Opened 5 years ago
Closed 5 years ago
#30863 closed Cleanup/optimization (duplicate)
Queryset __repr__ can overload a database server in some cases
Reported by: | Matt Johnson | Owned by: | nobody |
---|---|---|---|
Component: | Database layer (models, ORM) | Version: | 2.2 |
Severity: | Normal | Keywords: | queryset repr __repr__ |
Cc: | Triage Stage: | Unreviewed | |
Has patch: | no | Needs documentation: | no |
Needs tests: | no | Patch needs improvement: | no |
Easy pickings: | yes | UI/UX: | no |
Description
Consider a model like this:
class Result(models.Model): # A Result object represents someone who took a quiz result_id = models.AutoField(primary_key=True, ...) quiz = models.ForeignKey("Quiz", ...) # assume this boils down to an integer field name = models.CharField(...) Meta: ordering = ['name']
Assume it has hundreds of millions of records, and no index on the "name" column.
Typical usage might be something like
Result.objects.filter(quiz_id=123)
Now consider a bug in the usage, like:
Result.objects.filter(quiz_id="somestring") # notice we used a string to filter
Django will throw an exception (rightfully so).
As part of the usual error reporting process in debug mode, Django may eventually call repr() on the "base" queryset (that is essentially Result.objects.all()).
QuerySet.repr tries to be helpful by printing the first 21 results of the evaluated query.
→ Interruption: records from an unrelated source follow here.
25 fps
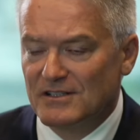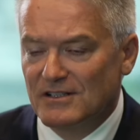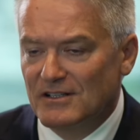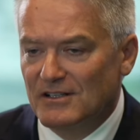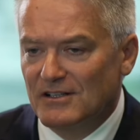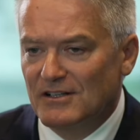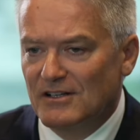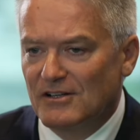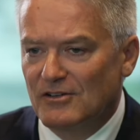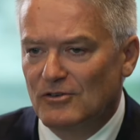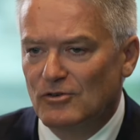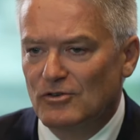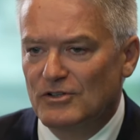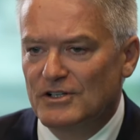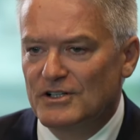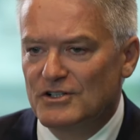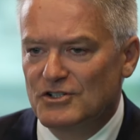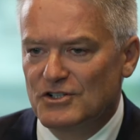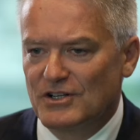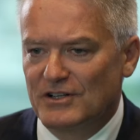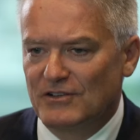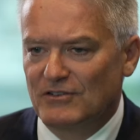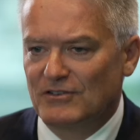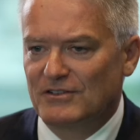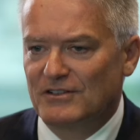including
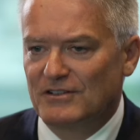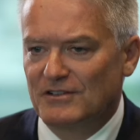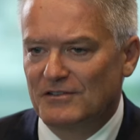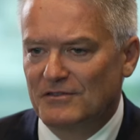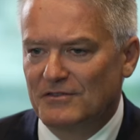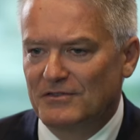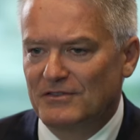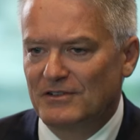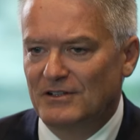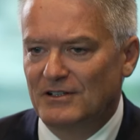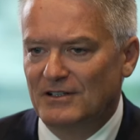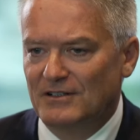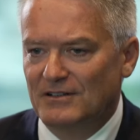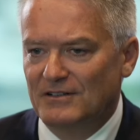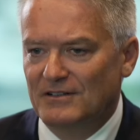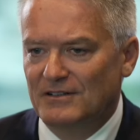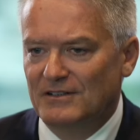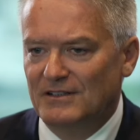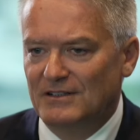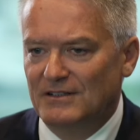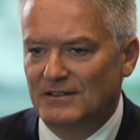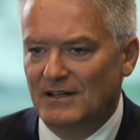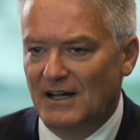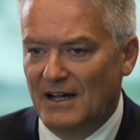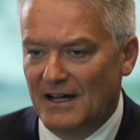generative
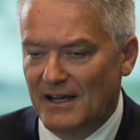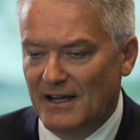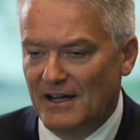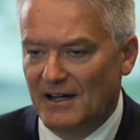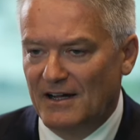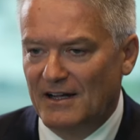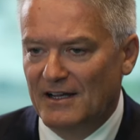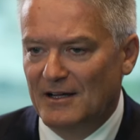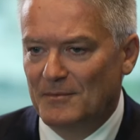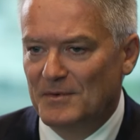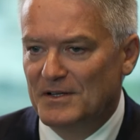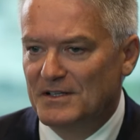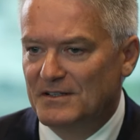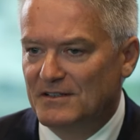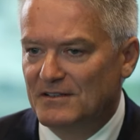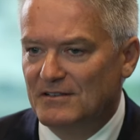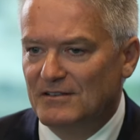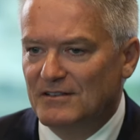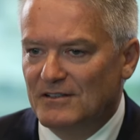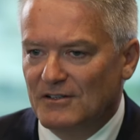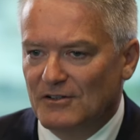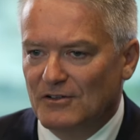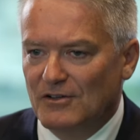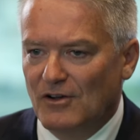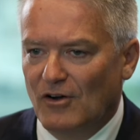AI, I
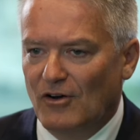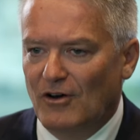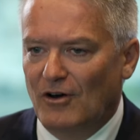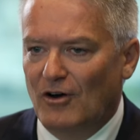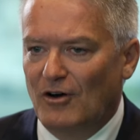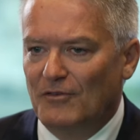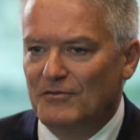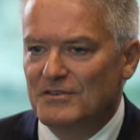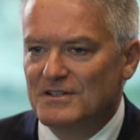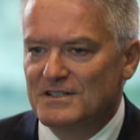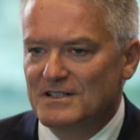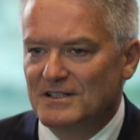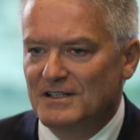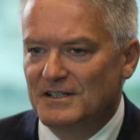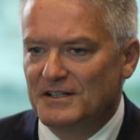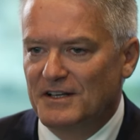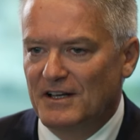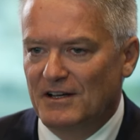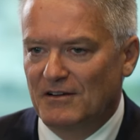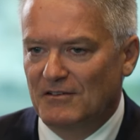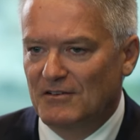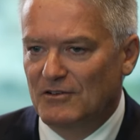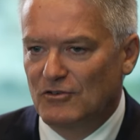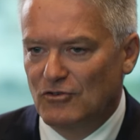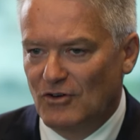mean, obviously
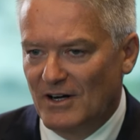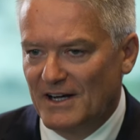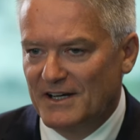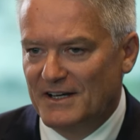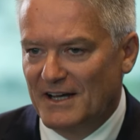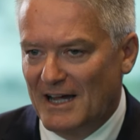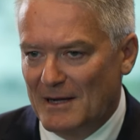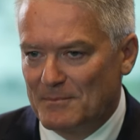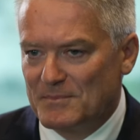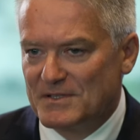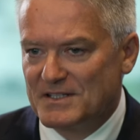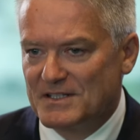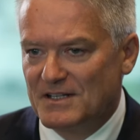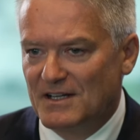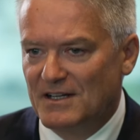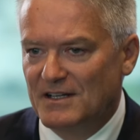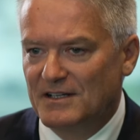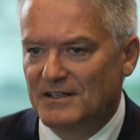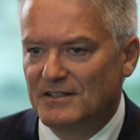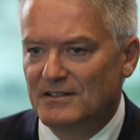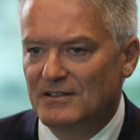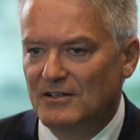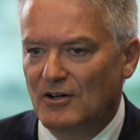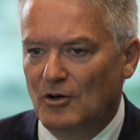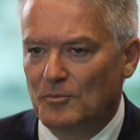there are great
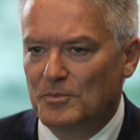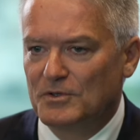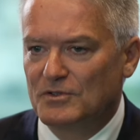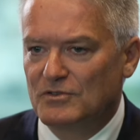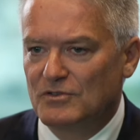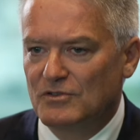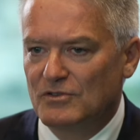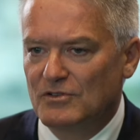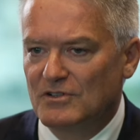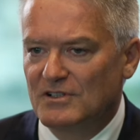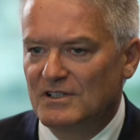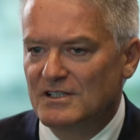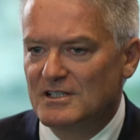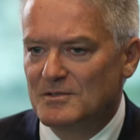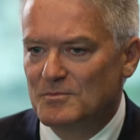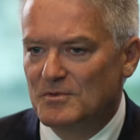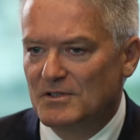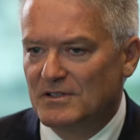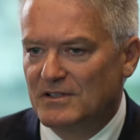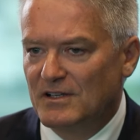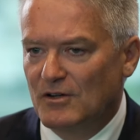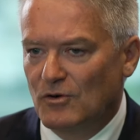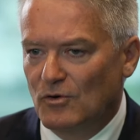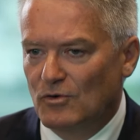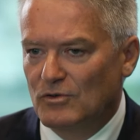upside opportunities,
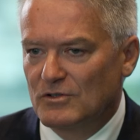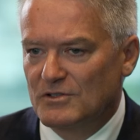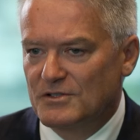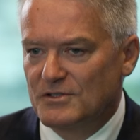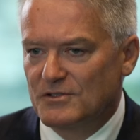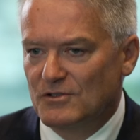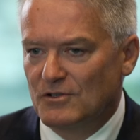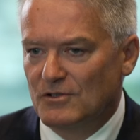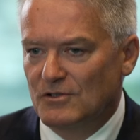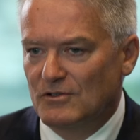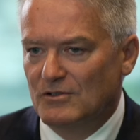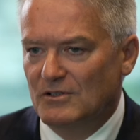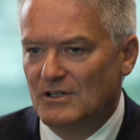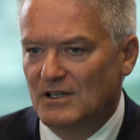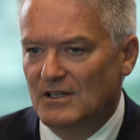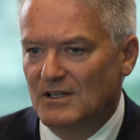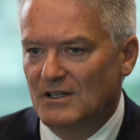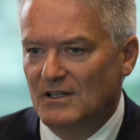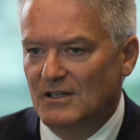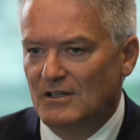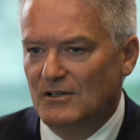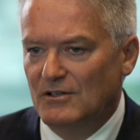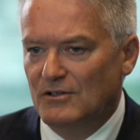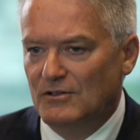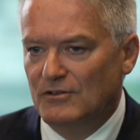but there are also
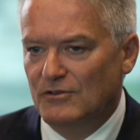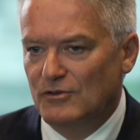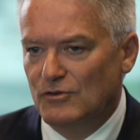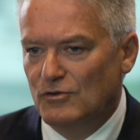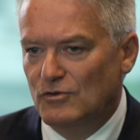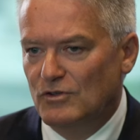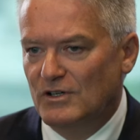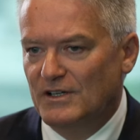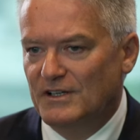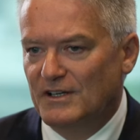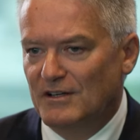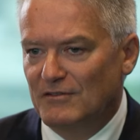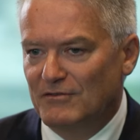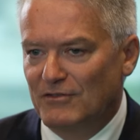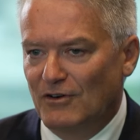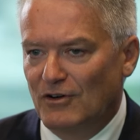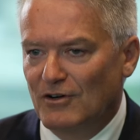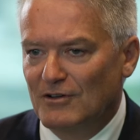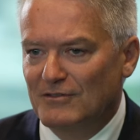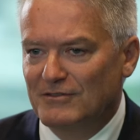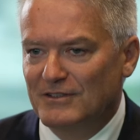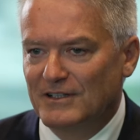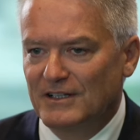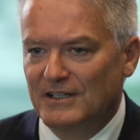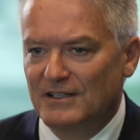new and
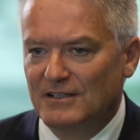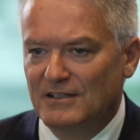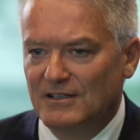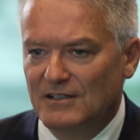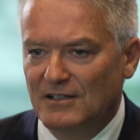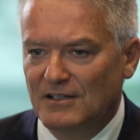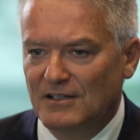evolving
Because the base queryset orders by the un-indexed "name" column, this can easily overload the database when it does "SELECT ... FROM Result ORDER BY name LIMIT 21" (trying to sort hundreds of millions of rows by an unindexed column)
Even with debug mode turned off, some error reporting tools like Sentry will call repr on the queryset, creating the same problem in production.
I suggest not showing any query data in Queryset.repr.
Change History (1)
comment:1 by , 5 years ago
Resolution: | → duplicate |
---|---|
Status: | new → closed |
Type: | Uncategorized → Cleanup/optimization |
Duplicate of #20393 (see comment).